## WORK REQUEST
For this exercise, restate word for word only the lines from the one containing "(4.50 s to 5.40 s)" through the last line below. Pictures do not get copied.

## DATASET EXCERPTS
────────────────────

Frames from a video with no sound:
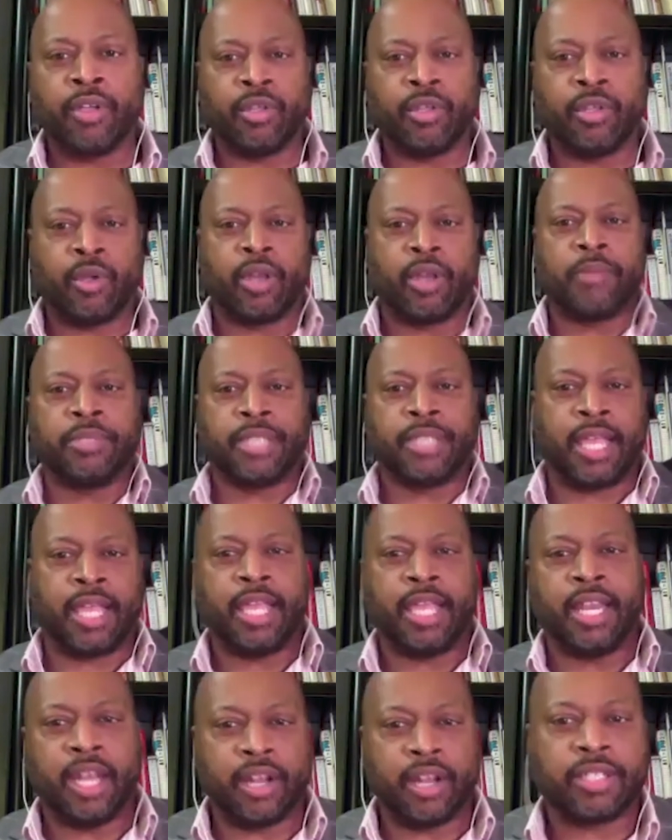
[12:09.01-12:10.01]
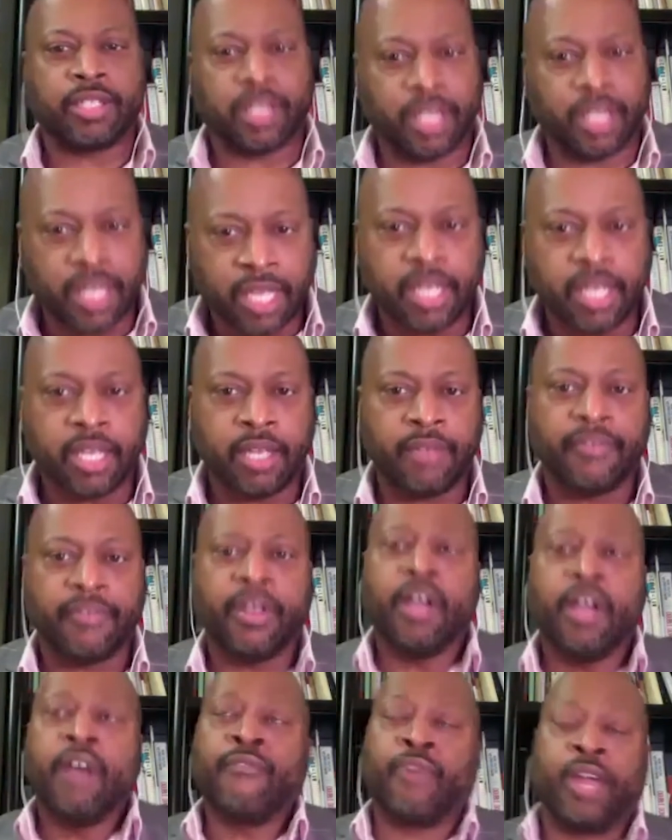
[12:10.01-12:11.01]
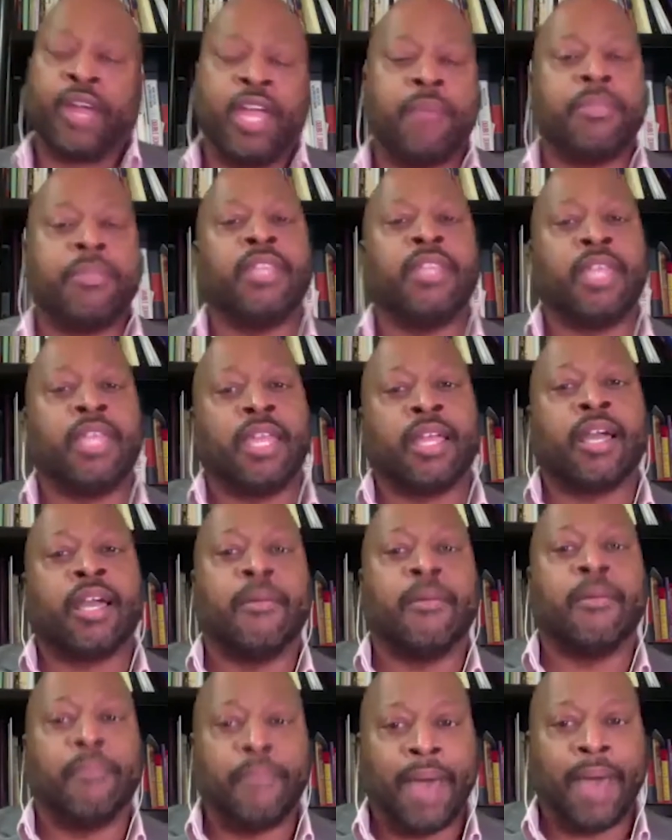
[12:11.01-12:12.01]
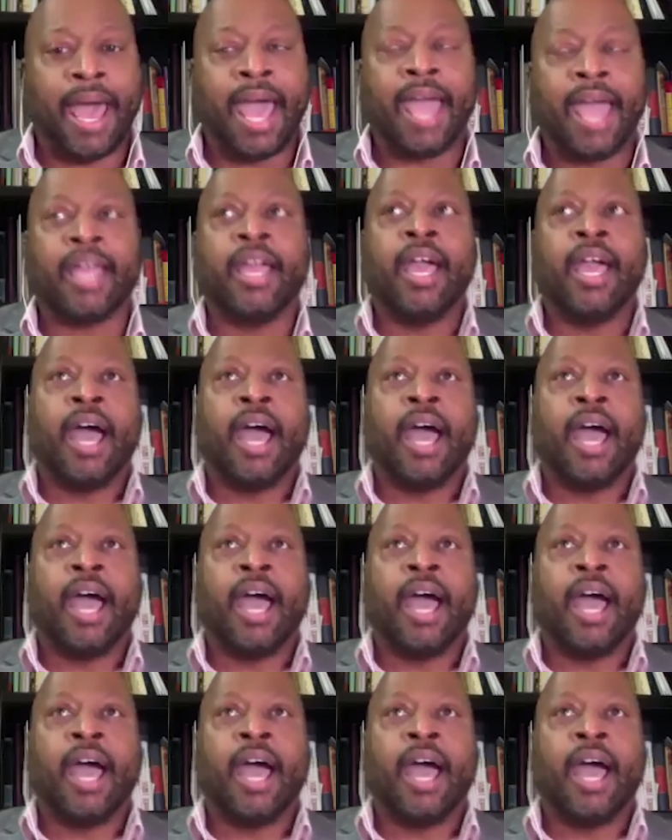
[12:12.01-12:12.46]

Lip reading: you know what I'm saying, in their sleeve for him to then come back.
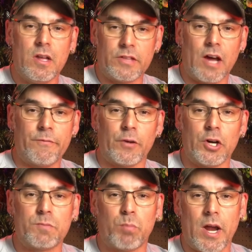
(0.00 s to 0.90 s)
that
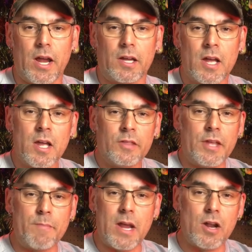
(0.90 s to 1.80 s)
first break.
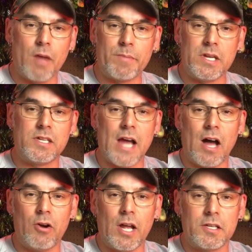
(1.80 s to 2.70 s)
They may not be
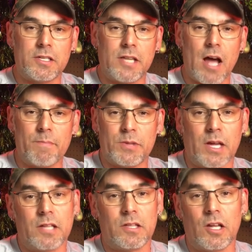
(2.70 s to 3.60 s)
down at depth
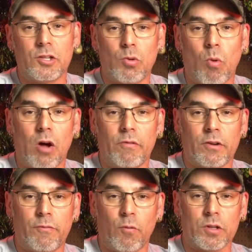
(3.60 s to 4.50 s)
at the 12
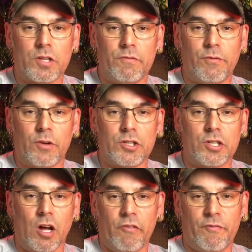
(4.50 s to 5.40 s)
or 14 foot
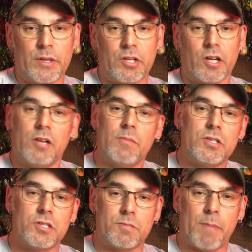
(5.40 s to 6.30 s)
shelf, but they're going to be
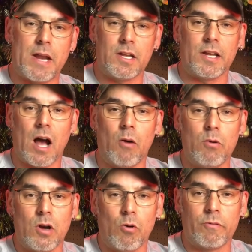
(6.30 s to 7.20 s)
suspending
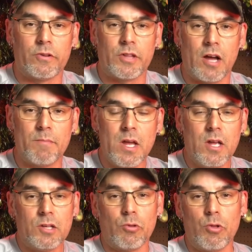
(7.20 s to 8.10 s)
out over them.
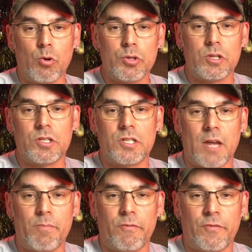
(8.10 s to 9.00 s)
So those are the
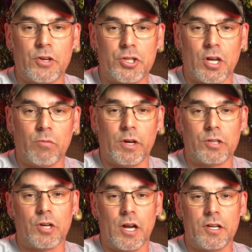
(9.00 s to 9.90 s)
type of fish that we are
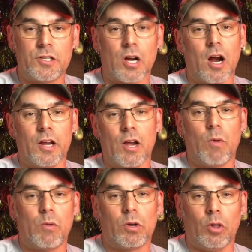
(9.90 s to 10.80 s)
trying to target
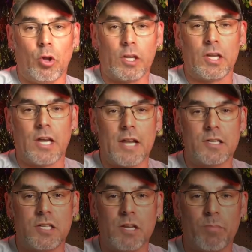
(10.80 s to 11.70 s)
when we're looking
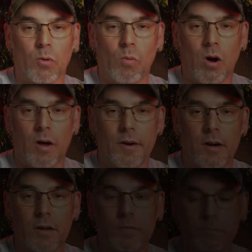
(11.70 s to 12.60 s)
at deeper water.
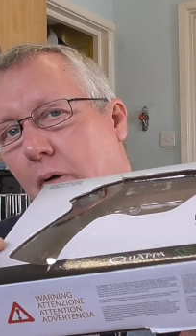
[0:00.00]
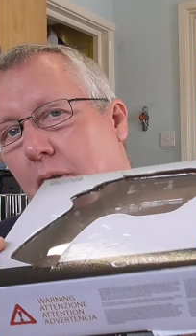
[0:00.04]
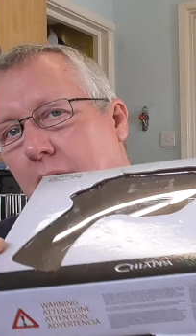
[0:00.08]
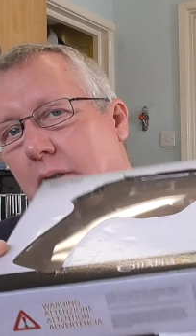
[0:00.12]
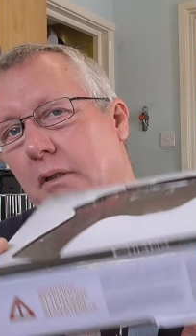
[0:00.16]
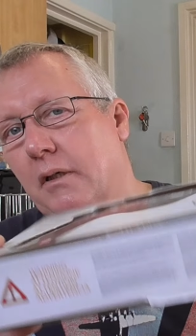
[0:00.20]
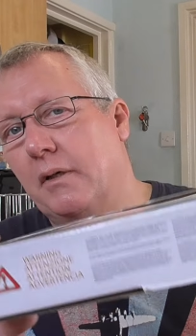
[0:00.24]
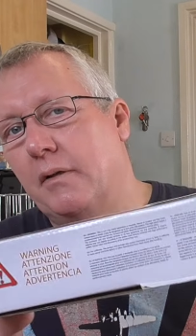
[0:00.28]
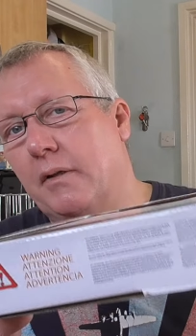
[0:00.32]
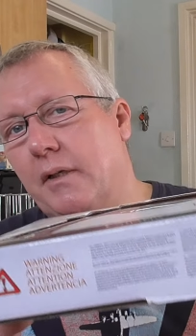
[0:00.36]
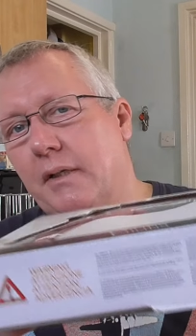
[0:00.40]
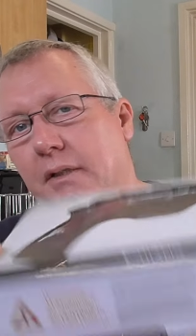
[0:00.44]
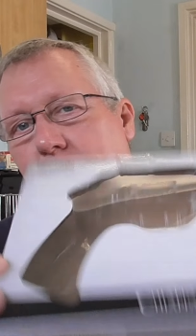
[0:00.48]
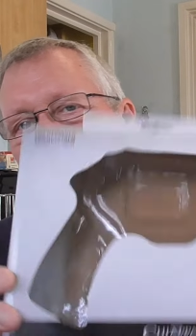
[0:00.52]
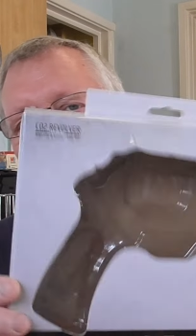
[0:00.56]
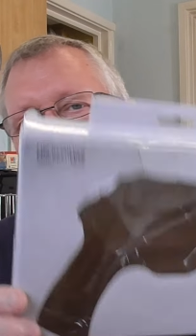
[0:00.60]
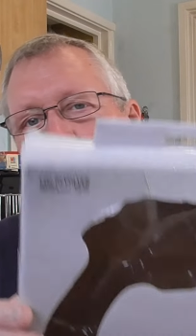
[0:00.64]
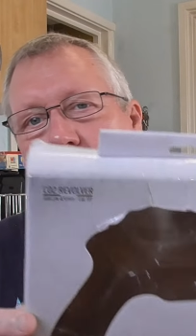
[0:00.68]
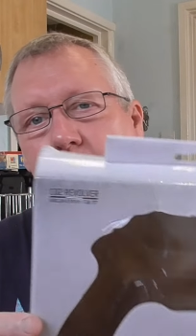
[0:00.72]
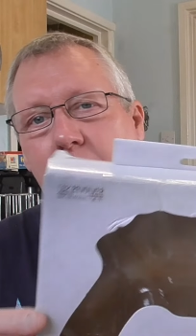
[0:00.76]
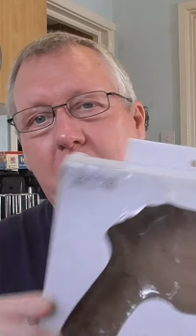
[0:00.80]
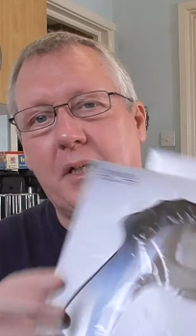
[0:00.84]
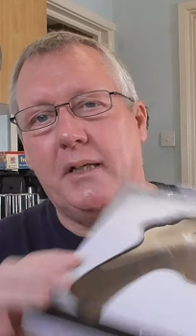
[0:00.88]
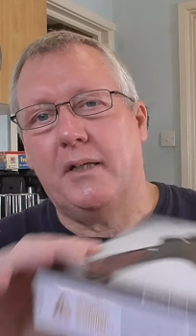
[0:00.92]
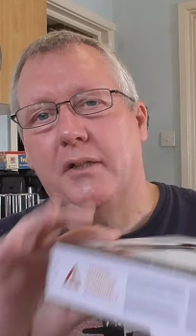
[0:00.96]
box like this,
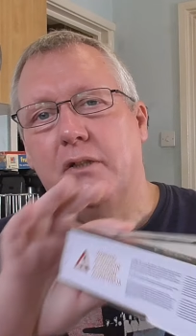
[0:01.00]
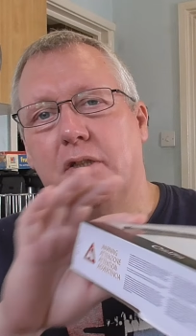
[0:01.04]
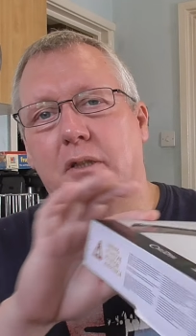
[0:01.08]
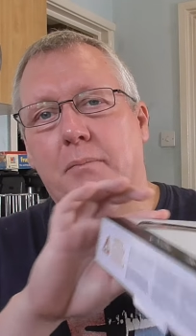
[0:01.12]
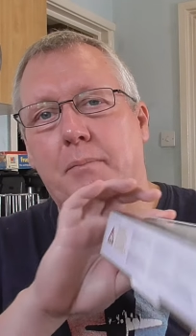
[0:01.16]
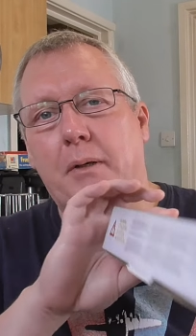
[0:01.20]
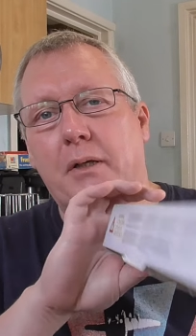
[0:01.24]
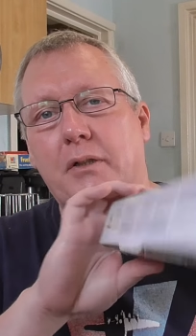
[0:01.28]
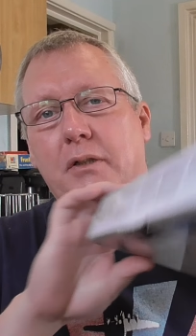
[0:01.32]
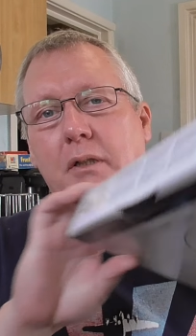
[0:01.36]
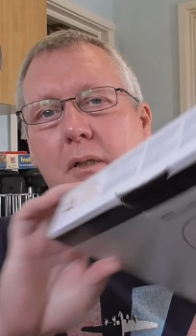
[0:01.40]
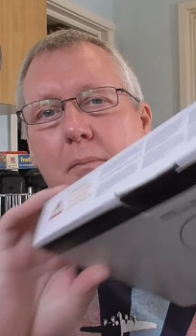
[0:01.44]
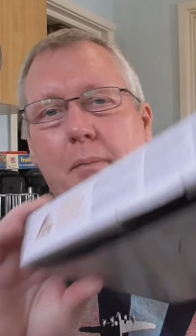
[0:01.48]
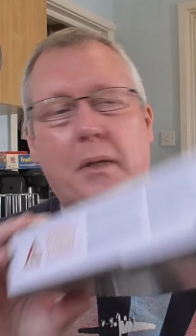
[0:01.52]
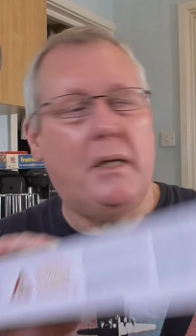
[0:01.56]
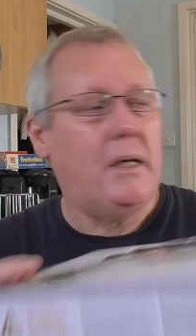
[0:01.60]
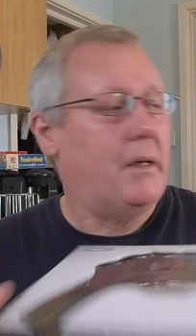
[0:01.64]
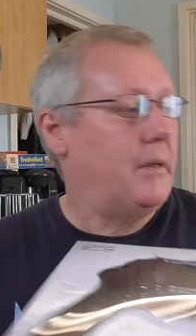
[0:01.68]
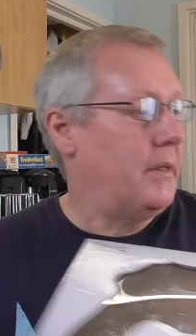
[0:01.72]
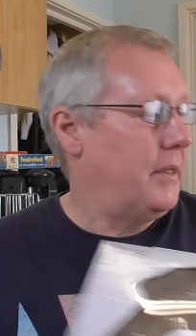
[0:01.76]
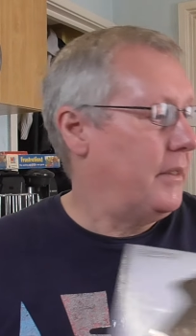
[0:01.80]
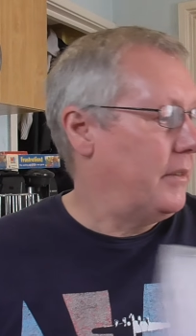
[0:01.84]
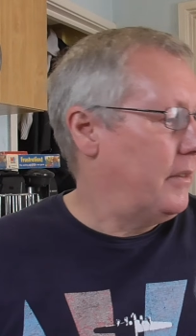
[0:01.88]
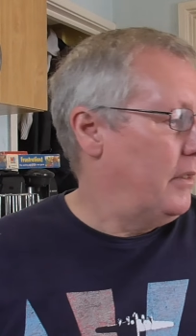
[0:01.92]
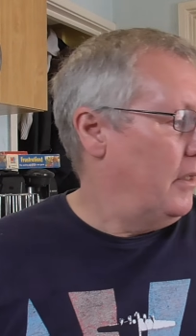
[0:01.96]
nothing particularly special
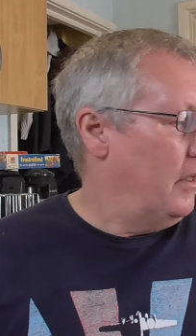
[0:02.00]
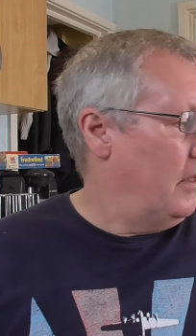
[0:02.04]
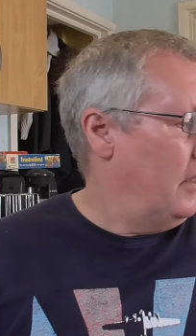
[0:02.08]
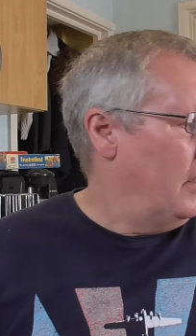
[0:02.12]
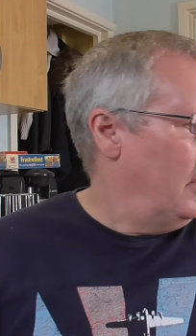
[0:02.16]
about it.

────────────────────

## ANSWER TO THE EXERCISE
(4.50 s to 5.40 s)
or 14 foot
(5.40 s to 6.30 s)
shelf, but they're going to be
(6.30 s to 7.20 s)
suspending
(7.20 s to 8.10 s)
out over them.
(8.10 s to 9.00 s)
So those are the
(9.00 s to 9.90 s)
type of fish that we are
(9.90 s to 10.80 s)
trying to target
(10.80 s to 11.70 s)
when we're looking
(11.70 s to 12.60 s)
at deeper water.
[0:00.00]
[0:00.04]
[0:00.08]
[0:00.12]
[0:00.16]
[0:00.20]
[0:00.24]
[0:00.28]
[0:00.32]
[0:00.36]
[0:00.40]
[0:00.44]
[0:00.48]
[0:00.52]
[0:00.56]
[0:00.60]
[0:00.64]
[0:00.68]
[0:00.72]
[0:00.76]
[0:00.80]
[0:00.84]
[0:00.88]
[0:00.92]
[0:00.96]
box like this,
[0:01.00]
[0:01.04]
[0:01.08]
[0:01.12]
[0:01.16]
[0:01.20]
[0:01.24]
[0:01.28]
[0:01.32]
[0:01.36]
[0:01.40]
[0:01.44]
[0:01.48]
[0:01.52]
[0:01.56]
[0:01.60]
[0:01.64]
[0:01.68]
[0:01.72]
[0:01.76]
[0:01.80]
[0:01.84]
[0:01.88]
[0:01.92]
[0:01.96]
nothing particularly special
[0:02.00]
[0:02.04]
[0:02.08]
[0:02.12]
[0:02.16]
about it.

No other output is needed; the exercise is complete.